My latest dump, containing 13.8 million torrents.
Magnet link available separately here

I will make sure this file is well-seeded by a fast connection as well as my home connection.

@19h see updated dump above.

@Glandos @kescherCode that's amazing, thanks both of you!

@Glandos @kescherCode jfyi I fetched both dumps and my seedbox is seeding them.

I'm seeding your torrents.

Also ... I'm currently writing a merging tool in Rust so that it's a bit faster, but my ideal future of this would be migrating off sqlite to leveldb (or the fb fork rocksdb). I'm also playing with the idea of building a frontend searching the database using tantivy, but that's a bit of a stretch goal ..

It would be cool if we could have a semi-dht where we can interconnect our instances so that they act as isolated sattelites for each other..

how to install this project on vps?

@sunnymme this isn't the right place for this question. Check the readme, check other issues or create one ..

commented

Here is the dump of my database. 2.64M torrents. My database is not merged with any other database.
Compressed zst file is 2.5GB. The sqlite3 file is 8.3GB.
You can find my database at https://dyonr.nl/magnetico/
Preferable, use the .torrent to download it, instead of downloading the zst file.
The torrent is loaded on my seedbox (1Gbit/s), the .zst on my server which is limited to 200Mbit/s.

@DyonR I'm seeding your database now, not merging it in yet until the next time I'll dump

Here is my fresher dump: https://antipoul.fr/dhtd/20201112_14.1_magnetico-merge.torrent

Unfortunately, it seems to be a bit stalling. Sometimes, I have 0.1 torrent per second, but it is usually 10 times less…

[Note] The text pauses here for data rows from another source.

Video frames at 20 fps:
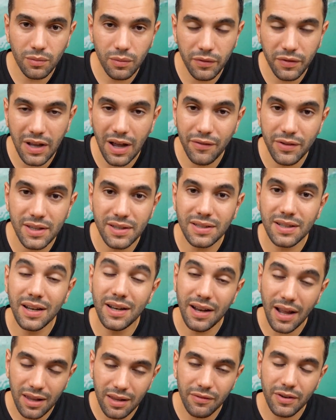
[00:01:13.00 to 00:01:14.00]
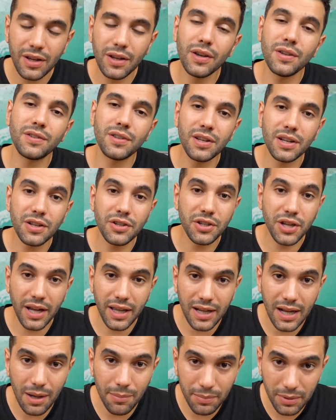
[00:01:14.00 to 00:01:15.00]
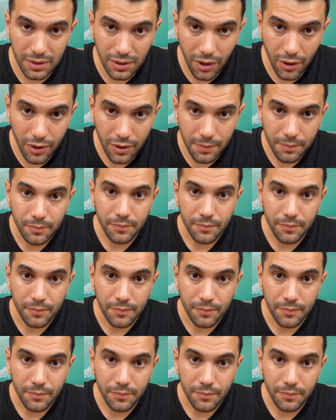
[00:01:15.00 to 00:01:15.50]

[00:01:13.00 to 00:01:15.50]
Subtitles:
We've covered this in another video, so you can check it out below.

Since some of you have millions of torrents maybe you are interested in add support for other databases that scale better than SQLite. Some users are having request timeouts in magneticow due to poor performance in SQLite.

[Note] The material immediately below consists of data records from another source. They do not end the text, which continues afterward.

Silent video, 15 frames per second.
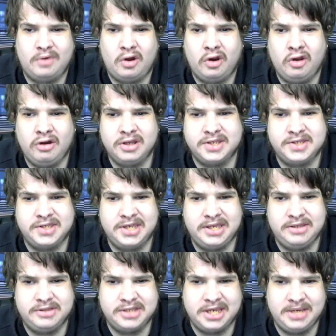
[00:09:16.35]
I like to
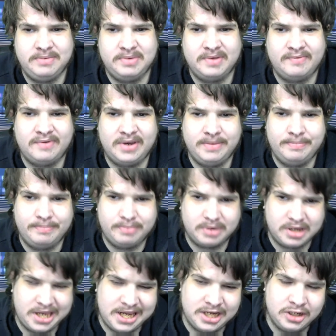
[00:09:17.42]
see teams, if they
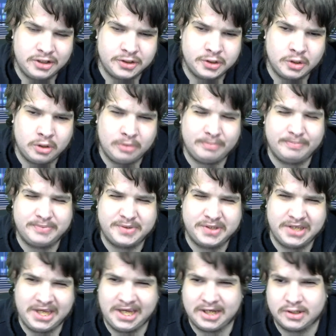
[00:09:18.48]
get in the top
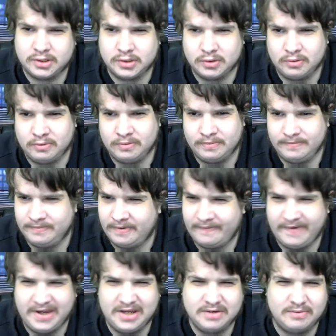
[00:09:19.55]
six, or I
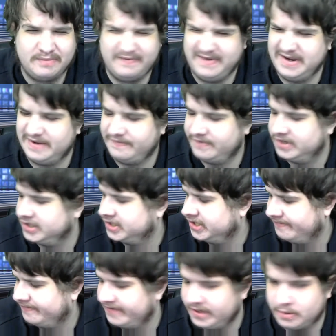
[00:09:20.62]
think I think they finished
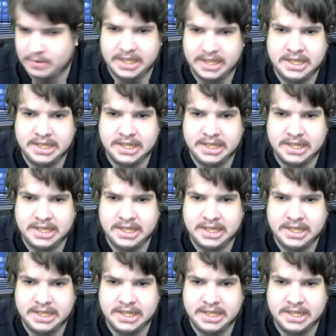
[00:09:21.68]
fifth anyway.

I don't have time to work on this issue, but maybe some of you do. Jackett/Jackett#10174 (comment)

UPDATE: Of course, having a faster backend will increase the discovery/indexing speed too. There is an attempt to include Postgres but I think it's abandoned #214

@ngosang It's not abandoned, it's working for me more than a year for now 😄

I've just forgot about it because Bora didn't answer to my question. I think I can make the last change he asked soon, but I'm not sure he'll merge it because he's not supporting magnetico for a long time.

UPD: You can test it using this Docker image: https://hub.docker.com/r/skobkin/magneticod

@ngosang commented on 15 nov. 2020 à 13:01 UTC+1:

UPDATE: Of course, having a faster backend will increase the discovery/indexing speed too.

Since magneticod is not using 100% of a CPU, I don't think this is the current bottleneck.

@Glandos SQLite is really a bottleneck sometimes. It'll not use 100% of CPU because it's most likely using 100% of the disk.
Probably you can tweak SQLite when initializing the client to use very big caches and so on, but I'm not sure that it'll outperform MySQL or PostgreSQL though.

I don't have time to check it, so I can be wrong. If someone can check the disk usage (IOPS, throughput, latency) when searching torrents in VERY LARGE database, let us know.

From my experience as software architect if you have a 10GB database, the SQLite read performance is between 100 and 1000 times slower than other relational databases like MySQL, Postgres, Oracle.
If the entire database does not fit in memory then all databases have to read from disk at some point. The difference is that SQLite does not have several levels of cache in memory with the table indexes, most common queries, etc. With each query you have to read much more data from disk than other databases. I saw 32GB exports in this post. You should notice an amazing improvement in both indexing and search.

BTW, I've just updated the PR with PostgreSQL eliminating the last "problem" which was pointed a year ago.

It was merged!

@skobkin Now, how do I migrate my data from SQLite to Postgres? lol

@kescherCode See this comment.

Be aware that magneticow does not work with PostgreSQL as of now.